⟨
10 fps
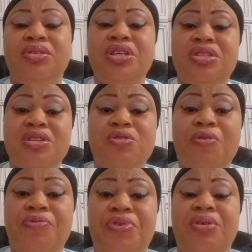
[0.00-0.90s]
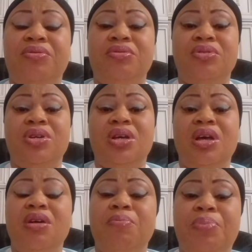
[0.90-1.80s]
This is not fair.
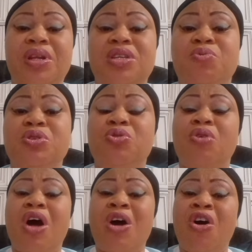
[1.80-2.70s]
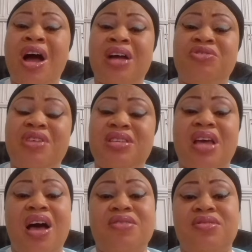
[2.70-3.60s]
Please, we should all
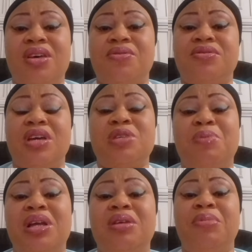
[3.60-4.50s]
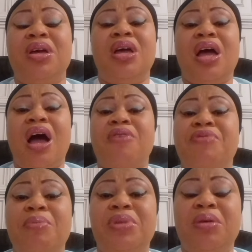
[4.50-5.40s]
address ourselves, especially our
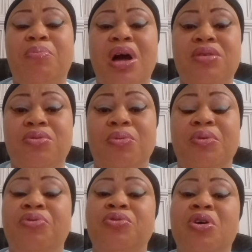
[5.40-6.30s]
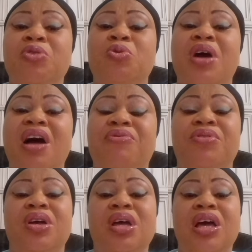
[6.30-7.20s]
family back home. If you know you have,
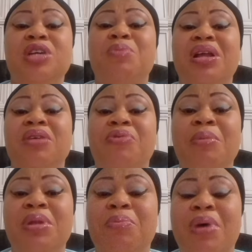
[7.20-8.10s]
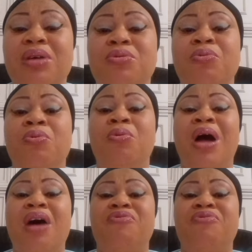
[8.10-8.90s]
especially family back home who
⟩
*About this task*: The answer must repeat every line of the listing exactly and leave the pictures out.

*Task answer*:
10 fps
[0.00-0.90s]
[0.90-1.80s]
This is not fair.
[1.80-2.70s]
[2.70-3.60s]
Please, we should all
[3.60-4.50s]
[4.50-5.40s]
address ourselves, especially our
[5.40-6.30s]
[6.30-7.20s]
family back home. If you know you have,
[7.20-8.10s]
[8.10-8.90s]
especially family back home who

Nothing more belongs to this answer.